DATA EXCERPTS:

════════════════════

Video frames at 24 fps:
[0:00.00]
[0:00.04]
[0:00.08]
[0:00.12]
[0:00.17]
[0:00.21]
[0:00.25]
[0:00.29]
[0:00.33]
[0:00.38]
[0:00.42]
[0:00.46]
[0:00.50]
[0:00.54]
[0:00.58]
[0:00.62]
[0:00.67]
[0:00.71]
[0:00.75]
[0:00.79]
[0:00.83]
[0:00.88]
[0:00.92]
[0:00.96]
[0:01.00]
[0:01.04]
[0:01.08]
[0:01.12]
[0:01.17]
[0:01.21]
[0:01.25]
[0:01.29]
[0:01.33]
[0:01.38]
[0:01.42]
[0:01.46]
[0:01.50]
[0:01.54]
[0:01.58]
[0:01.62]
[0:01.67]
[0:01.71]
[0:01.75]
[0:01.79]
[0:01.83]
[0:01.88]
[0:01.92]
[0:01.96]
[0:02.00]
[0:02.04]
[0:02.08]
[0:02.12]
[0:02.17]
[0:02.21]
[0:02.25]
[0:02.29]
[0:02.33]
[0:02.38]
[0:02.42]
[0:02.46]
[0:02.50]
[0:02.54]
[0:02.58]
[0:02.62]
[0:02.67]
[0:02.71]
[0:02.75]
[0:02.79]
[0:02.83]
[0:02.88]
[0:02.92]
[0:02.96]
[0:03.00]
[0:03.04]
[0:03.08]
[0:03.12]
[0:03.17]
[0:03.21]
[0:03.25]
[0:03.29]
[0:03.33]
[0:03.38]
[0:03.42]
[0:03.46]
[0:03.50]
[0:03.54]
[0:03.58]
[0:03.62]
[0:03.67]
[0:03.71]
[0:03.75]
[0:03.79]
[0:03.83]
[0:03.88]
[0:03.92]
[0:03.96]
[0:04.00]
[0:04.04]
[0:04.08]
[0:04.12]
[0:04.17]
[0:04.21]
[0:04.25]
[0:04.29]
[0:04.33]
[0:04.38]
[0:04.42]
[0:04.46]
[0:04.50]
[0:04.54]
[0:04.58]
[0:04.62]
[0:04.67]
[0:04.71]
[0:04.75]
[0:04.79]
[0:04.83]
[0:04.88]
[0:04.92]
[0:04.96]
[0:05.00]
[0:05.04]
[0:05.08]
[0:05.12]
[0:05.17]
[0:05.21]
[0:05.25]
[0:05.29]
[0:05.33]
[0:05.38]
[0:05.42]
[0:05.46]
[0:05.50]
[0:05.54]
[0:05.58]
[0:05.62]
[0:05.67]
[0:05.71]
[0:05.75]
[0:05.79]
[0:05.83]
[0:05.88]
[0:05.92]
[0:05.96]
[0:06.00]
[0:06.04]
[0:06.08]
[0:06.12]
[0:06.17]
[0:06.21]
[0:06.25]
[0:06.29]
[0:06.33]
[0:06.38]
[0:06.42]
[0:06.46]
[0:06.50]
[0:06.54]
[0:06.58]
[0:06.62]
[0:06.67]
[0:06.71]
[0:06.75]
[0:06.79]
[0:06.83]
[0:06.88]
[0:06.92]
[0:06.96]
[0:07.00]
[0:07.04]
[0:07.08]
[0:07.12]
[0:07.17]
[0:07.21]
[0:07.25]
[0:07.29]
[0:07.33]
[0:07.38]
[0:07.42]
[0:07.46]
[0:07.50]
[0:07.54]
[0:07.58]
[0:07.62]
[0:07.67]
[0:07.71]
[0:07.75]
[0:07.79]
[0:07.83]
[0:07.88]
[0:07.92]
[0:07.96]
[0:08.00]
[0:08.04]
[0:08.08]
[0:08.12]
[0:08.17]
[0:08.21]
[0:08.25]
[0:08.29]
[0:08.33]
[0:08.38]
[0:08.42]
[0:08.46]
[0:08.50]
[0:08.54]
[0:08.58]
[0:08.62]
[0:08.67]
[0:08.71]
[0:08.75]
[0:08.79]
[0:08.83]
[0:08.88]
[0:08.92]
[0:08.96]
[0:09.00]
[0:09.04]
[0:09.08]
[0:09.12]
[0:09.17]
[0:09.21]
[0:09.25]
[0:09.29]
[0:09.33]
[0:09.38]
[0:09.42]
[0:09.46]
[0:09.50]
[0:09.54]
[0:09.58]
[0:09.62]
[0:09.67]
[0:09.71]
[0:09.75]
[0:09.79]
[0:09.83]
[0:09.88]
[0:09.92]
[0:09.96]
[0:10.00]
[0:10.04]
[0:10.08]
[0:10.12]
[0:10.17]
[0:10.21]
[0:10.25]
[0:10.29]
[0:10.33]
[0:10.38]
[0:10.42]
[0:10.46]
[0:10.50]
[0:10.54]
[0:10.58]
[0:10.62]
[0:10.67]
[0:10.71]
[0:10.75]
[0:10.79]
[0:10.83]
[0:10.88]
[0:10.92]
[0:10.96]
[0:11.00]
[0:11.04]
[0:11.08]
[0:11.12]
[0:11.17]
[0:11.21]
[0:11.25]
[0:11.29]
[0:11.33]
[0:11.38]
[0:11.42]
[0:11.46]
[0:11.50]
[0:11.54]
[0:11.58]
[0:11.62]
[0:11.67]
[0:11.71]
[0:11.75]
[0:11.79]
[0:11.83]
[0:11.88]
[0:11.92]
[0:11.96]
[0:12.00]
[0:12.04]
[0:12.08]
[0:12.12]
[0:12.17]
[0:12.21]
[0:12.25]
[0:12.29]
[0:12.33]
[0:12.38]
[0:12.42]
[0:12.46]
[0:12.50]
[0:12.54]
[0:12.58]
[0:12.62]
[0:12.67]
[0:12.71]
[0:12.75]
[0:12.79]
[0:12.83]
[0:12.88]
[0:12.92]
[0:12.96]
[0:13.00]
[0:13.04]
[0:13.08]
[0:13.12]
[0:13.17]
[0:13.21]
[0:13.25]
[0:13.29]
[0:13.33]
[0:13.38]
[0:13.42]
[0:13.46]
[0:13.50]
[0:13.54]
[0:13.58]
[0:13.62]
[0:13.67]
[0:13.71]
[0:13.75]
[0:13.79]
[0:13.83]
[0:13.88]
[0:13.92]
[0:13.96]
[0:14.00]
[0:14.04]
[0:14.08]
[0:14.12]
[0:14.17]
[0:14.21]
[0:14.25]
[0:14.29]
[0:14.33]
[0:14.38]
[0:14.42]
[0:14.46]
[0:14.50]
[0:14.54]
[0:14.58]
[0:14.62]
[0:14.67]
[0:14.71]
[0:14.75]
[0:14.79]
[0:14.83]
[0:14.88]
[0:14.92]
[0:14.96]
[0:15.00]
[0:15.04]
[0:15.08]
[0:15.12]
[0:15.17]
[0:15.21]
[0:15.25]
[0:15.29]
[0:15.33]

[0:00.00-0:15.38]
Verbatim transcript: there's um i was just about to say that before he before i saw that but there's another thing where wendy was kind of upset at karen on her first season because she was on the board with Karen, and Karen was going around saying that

════════════════════

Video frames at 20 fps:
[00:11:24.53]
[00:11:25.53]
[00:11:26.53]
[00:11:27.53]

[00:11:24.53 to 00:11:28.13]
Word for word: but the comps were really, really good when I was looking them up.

════════════════════

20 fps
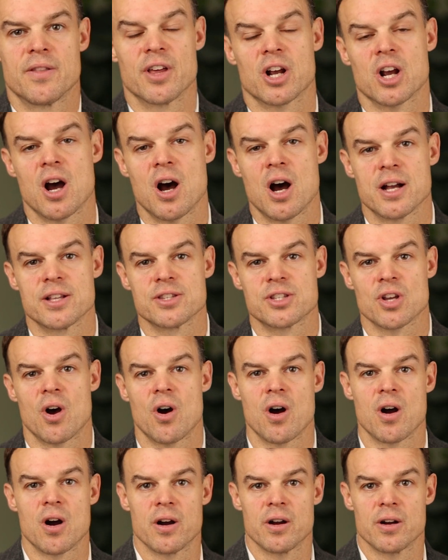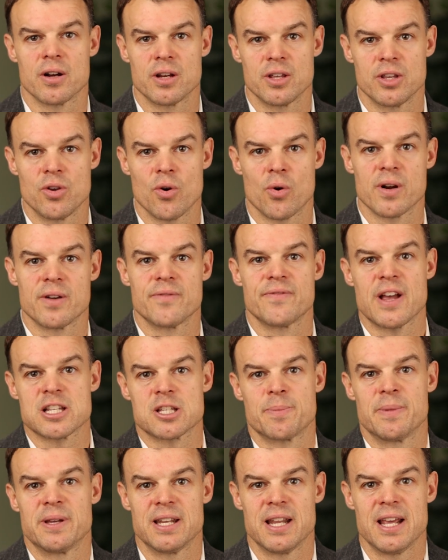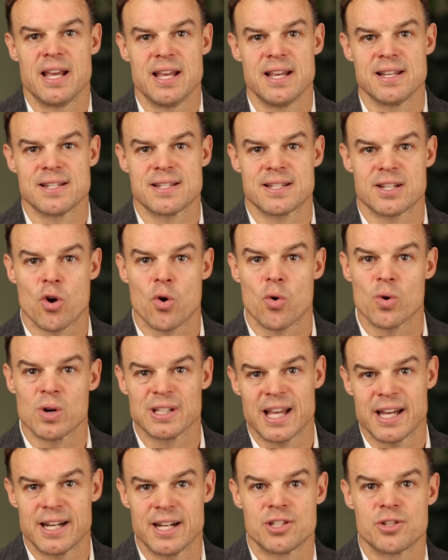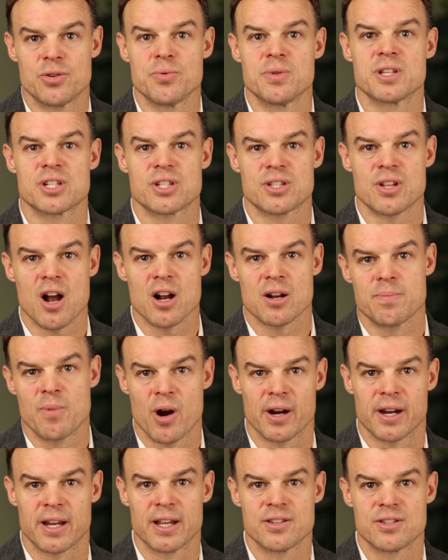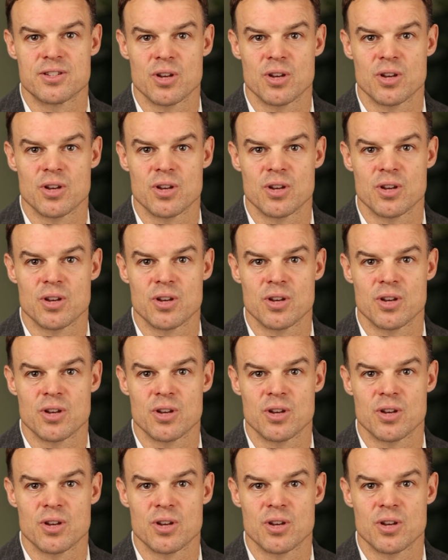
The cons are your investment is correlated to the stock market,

════════════════════

REQUIREMENT: Match on "Video" and copy out every line of the entries that contains it.

OUTPUT OF THE EXERCISE:
Video frames at 24 fps:
Video frames at 20 fps:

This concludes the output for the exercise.